Fast-import's read_next_command() has somewhat odd memory ownership
semantics for the command_buf strbuf. After reading a command, we copy
the strbuf's pointer (without duplicating the string) into our cmd_hist
array of recent commands. And then when we're about to read a new
command, we clear the strbuf by calling strbuf_detach(), dropping
ownership from the strbuf (leaving the cmd_hist reference as the
remaining owner).

This has a few surprising implications:

  - if the strbuf hasn't been copied into cmd_hist (e.g., because we
    haven't ready any commands yet), then the strbuf_detach() will leak
    the resulting string

  - any modification to command_buf risks invalidating the pointer held
    by cmd_hist. There doesn't seem to be any way to trigger this
    currently (since we tend to modify it only by detaching and reading
    in a new value), but it's subtly dangerous.

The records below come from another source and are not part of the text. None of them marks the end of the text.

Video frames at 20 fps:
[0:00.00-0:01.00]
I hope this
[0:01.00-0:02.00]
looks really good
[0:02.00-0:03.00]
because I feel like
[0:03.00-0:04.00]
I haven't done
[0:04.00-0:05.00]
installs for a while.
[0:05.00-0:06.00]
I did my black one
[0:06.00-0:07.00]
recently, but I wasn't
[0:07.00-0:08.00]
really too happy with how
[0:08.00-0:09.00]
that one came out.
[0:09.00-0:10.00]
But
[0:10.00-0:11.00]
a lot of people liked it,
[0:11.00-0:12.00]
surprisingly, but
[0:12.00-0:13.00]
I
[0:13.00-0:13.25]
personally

  - any pointers into an input string will remain valid as long as
    cmd_hist points to them. So in general, you can point into
    command_buf.buf and call read_next_command() up to 100 times before
    your string is cycled out and freed, leaving you with a dangling
    pointer. This makes it easy to miss bugs during testing, as they
    might trigger only for a sufficiently large commit (e.g., the bug
    fixed in the previous commit).

Instead, let's make a new string to copy the command into the history
array, rather than having dual ownership with the old. Then we can drop
the strbuf_detach() calls entirely, and just reuse the same buffer
within command_buf over and over. We'd normally have to strbuf_reset()
it before using it again, but in both cases here we're using
strbuf_getline(), which does it automatically for us.

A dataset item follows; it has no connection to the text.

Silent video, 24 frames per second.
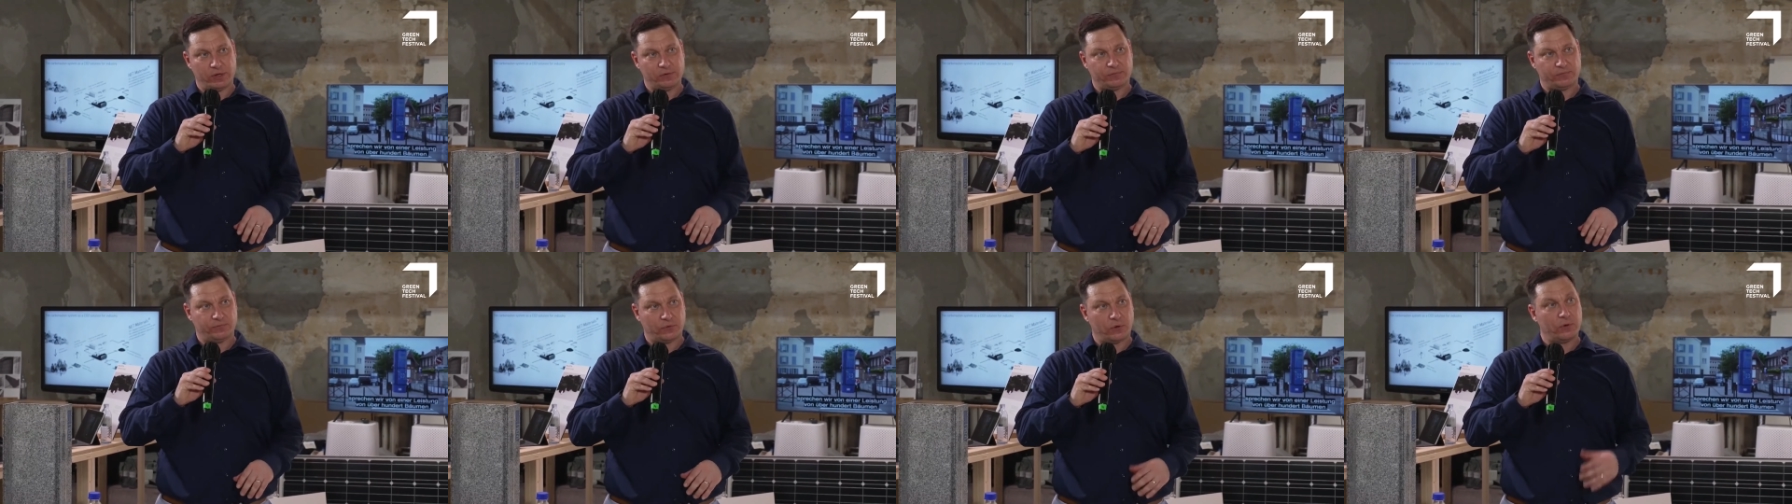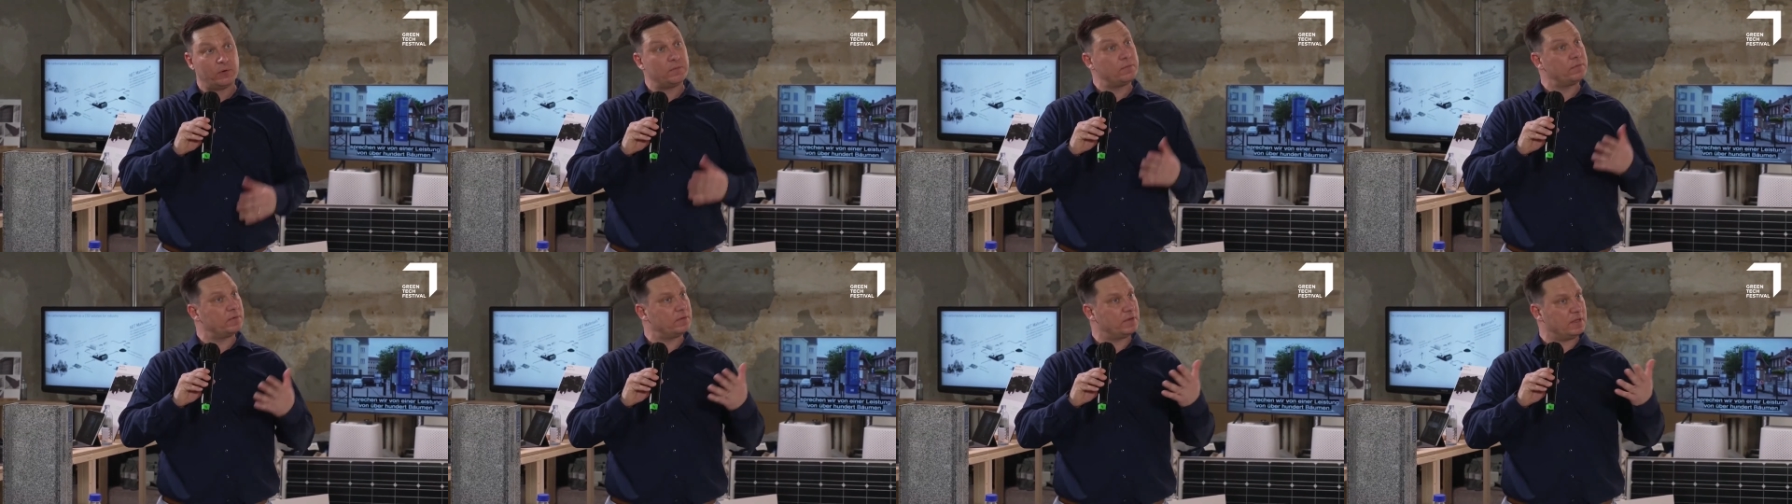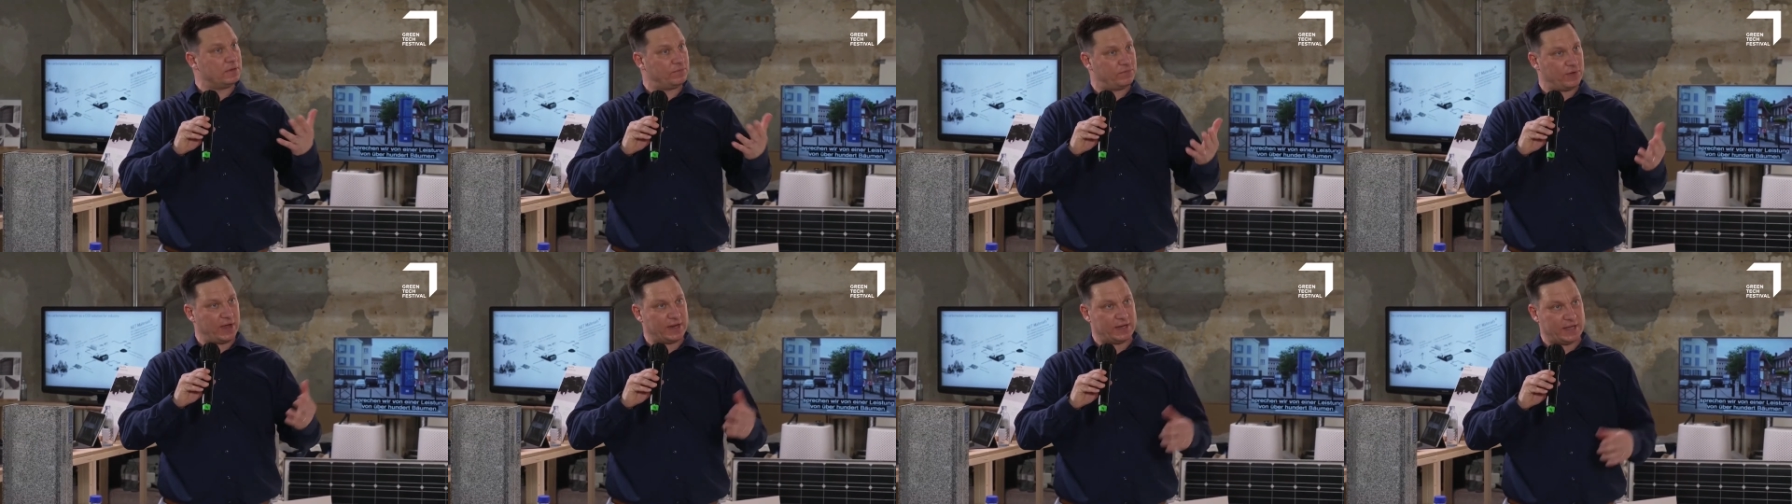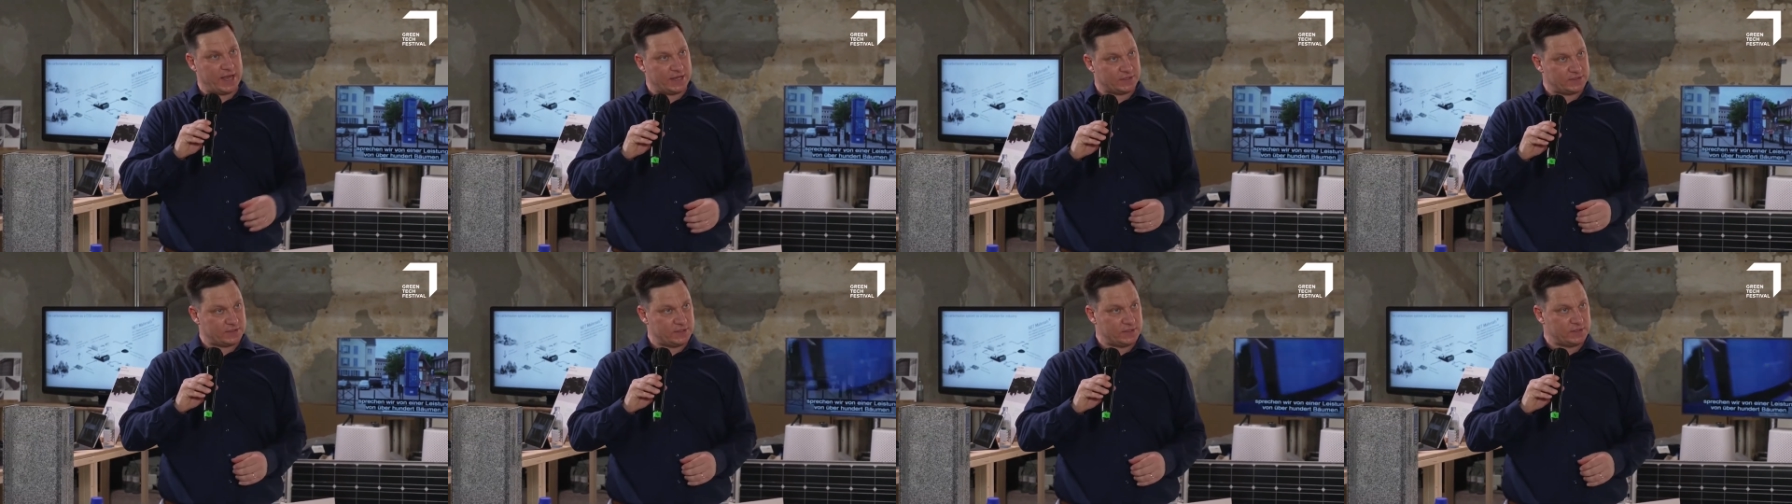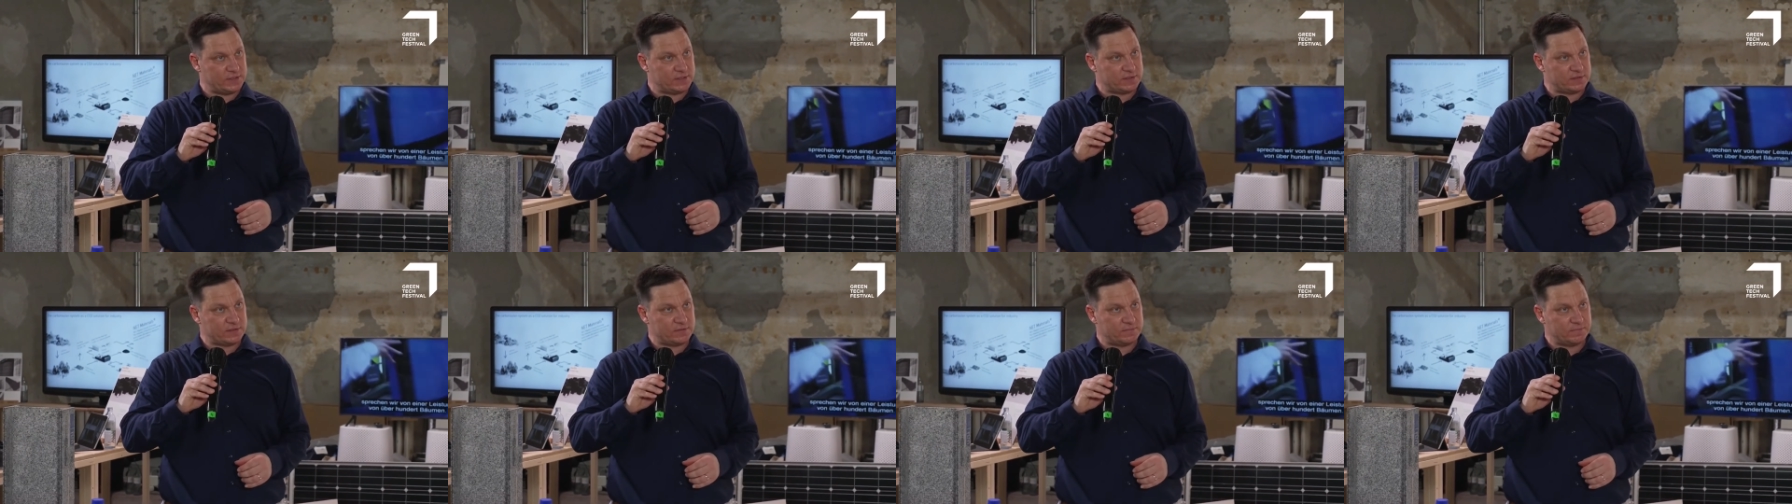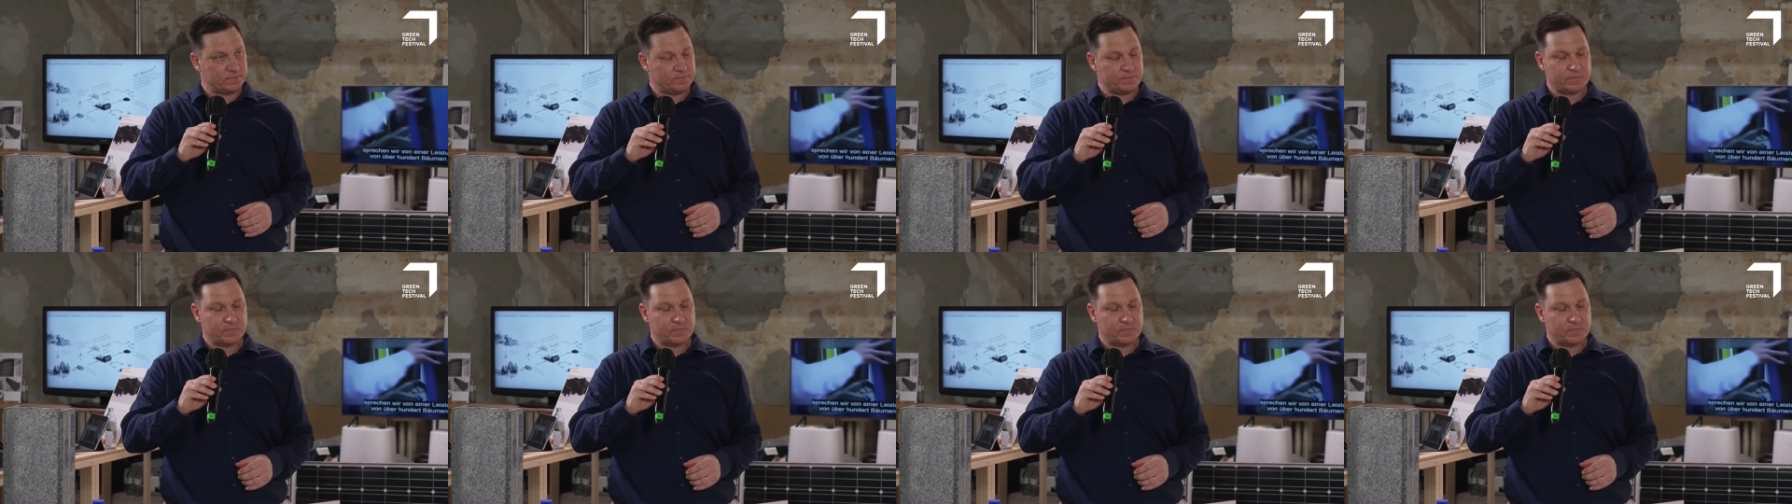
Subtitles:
for, the fatty acids,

This fixes the leak, and it means that even a single call to
read_next_command() will invalidate any held pointers, making it easier
to find bugs. In fact, we can drop the extra input lines added to the
test case by the previous commit, as the unfixed bug would now trigger
just from reading the commit message, even without any modified files in
the commit.

Reported-by: Mike Hommey <mh@glandium.org>
Signed-off-by: Jeff King <peff@peff.net>
---
 fast-import.c          | 4 +---
 t/t9300-fast-import.sh | 5 -----
 2 files changed, 1 insertion(+), 8 deletions(-)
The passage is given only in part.